I’ve been working proactively to write all my CUDA kernels using the Cooperative Groups in CUDA 9.0. Everything has been working great and the code executes smoothly. As I begin to use cuda-memcheck to check for memory issues I have found some odd behavior. Whenever I run the following
cuda-memcheck --tool racecheck ./my_program
on code compiled with the Debug flag it errors out on the following cudaDeviceSynchronize. Error below
CUDA error at ../src/Particle_BPF_GPU_impl.h:347 code=77(cudaErrorIllegalAddress) "cudaDeviceSynchronize( )"
MC:1 CUDA error at ../src/Particle_BPF_GPU_impl.h:347 code=77(cudaErrorIllegalAddress) "cudaDeviceSynchronize( )"

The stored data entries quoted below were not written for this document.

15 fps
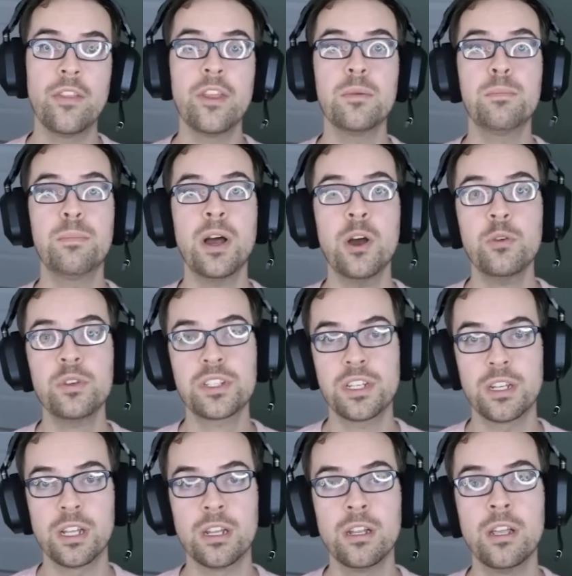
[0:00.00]
It's time for
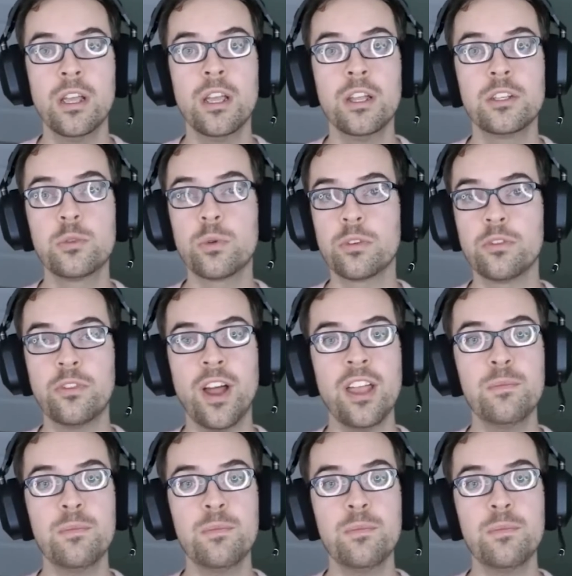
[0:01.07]
YouTube to step in."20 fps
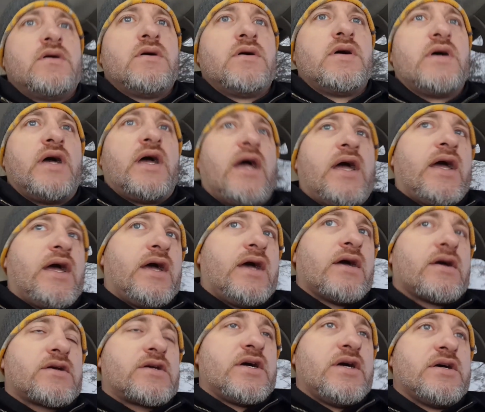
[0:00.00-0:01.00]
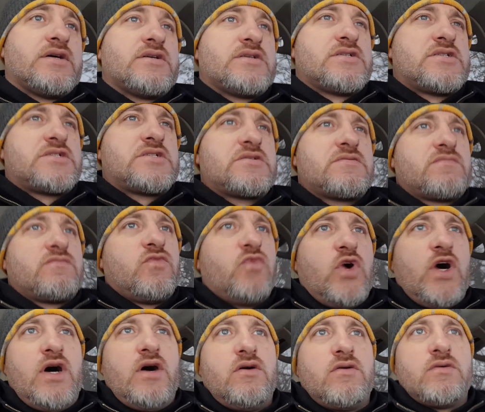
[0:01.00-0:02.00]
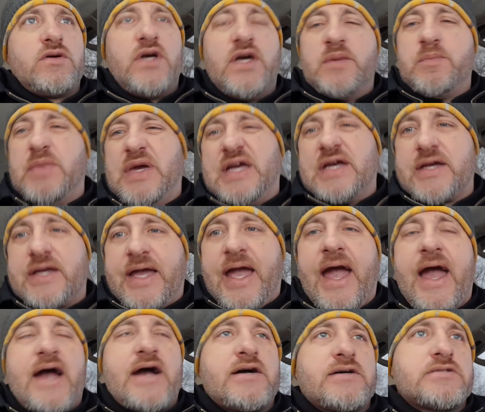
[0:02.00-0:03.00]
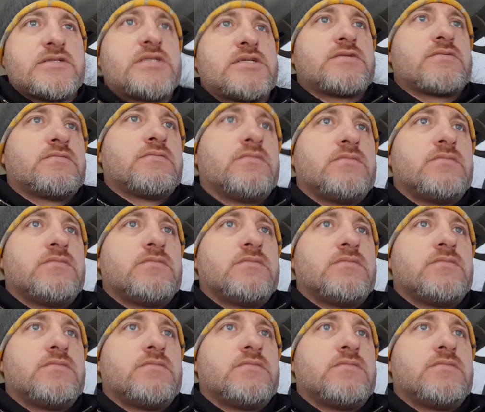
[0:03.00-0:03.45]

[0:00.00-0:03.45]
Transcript: and it being gas,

When I run cuda-memcheck on my Release code I have no issue. Below is a snippet of code
template<typename T>
__global__ void __launch_bounds__(kTPB) addInitialState( const int n, T * __restrict__ m_devParticleState,
const T * m_devRandomNumbers ) {
const auto block = cg::this_thread_block( );
typedef cub::CacheModifiedInputIterator<cub::LOAD_LDG, T> InputItr;
typedef cub::BlockLoad<T, kTPB, kSysDim, cub::BLOCK_LOAD_WARP_TRANSPOSE> BlockLoad;
typedef cub::BlockStore<T, kTPB, kSysDim, cub::BLOCK_STORE_WARP_TRANSPOSE> BlockStore;
__shared__ union TempStorage {
typename BlockLoad::TempStorage load;
typename BlockStore::TempStorage store;
} temp_storage;
auto tid = blockIdx.x * blockDim.x + threadIdx.x;
auto loop = blockIdx.x * blockDim.x * kSysDim;
const auto gridSize = blockDim.x * gridDim.x;
T threadData[kSysDim] { };
T randomNumbers[kSysDim] { };
while ( tid < n ) {
BlockLoad( temp_storage.load ).Load( InputItr( m_devRandomNumbers + loop ), randomNumbers );
block.sync( ); //<- No issues with replaced with __syncthreads() (Debug ONLY);
#pragma unroll kSysDim
for ( auto i = 0; i < kSysDim; i++ ) {
threadData[i] = 0.0f;
#pragma unroll kSysDim
for ( auto j = 0; j < kSysDim; j++ ) {
threadData[i] += cProcessNoiseCov[i * kSysDim + j] * randomNumbers[j];
}
threadData[i] += cInitialState[i];
}
BlockStore( temp_storage.store ).Store( m_devParticleState + loop, threadData );
block.sync( ); //<- No issues with replaced with __syncthreads() (Debug ONLY);
tid += gridSize;
loop += gridSize * kSysDim;
}
}
The error received when executed on Debug mode goes away when
block.sync()
is replaced with
__syncthreads()
.
It would nice to know if what I’m seeing is normal or am I implementing something wrong.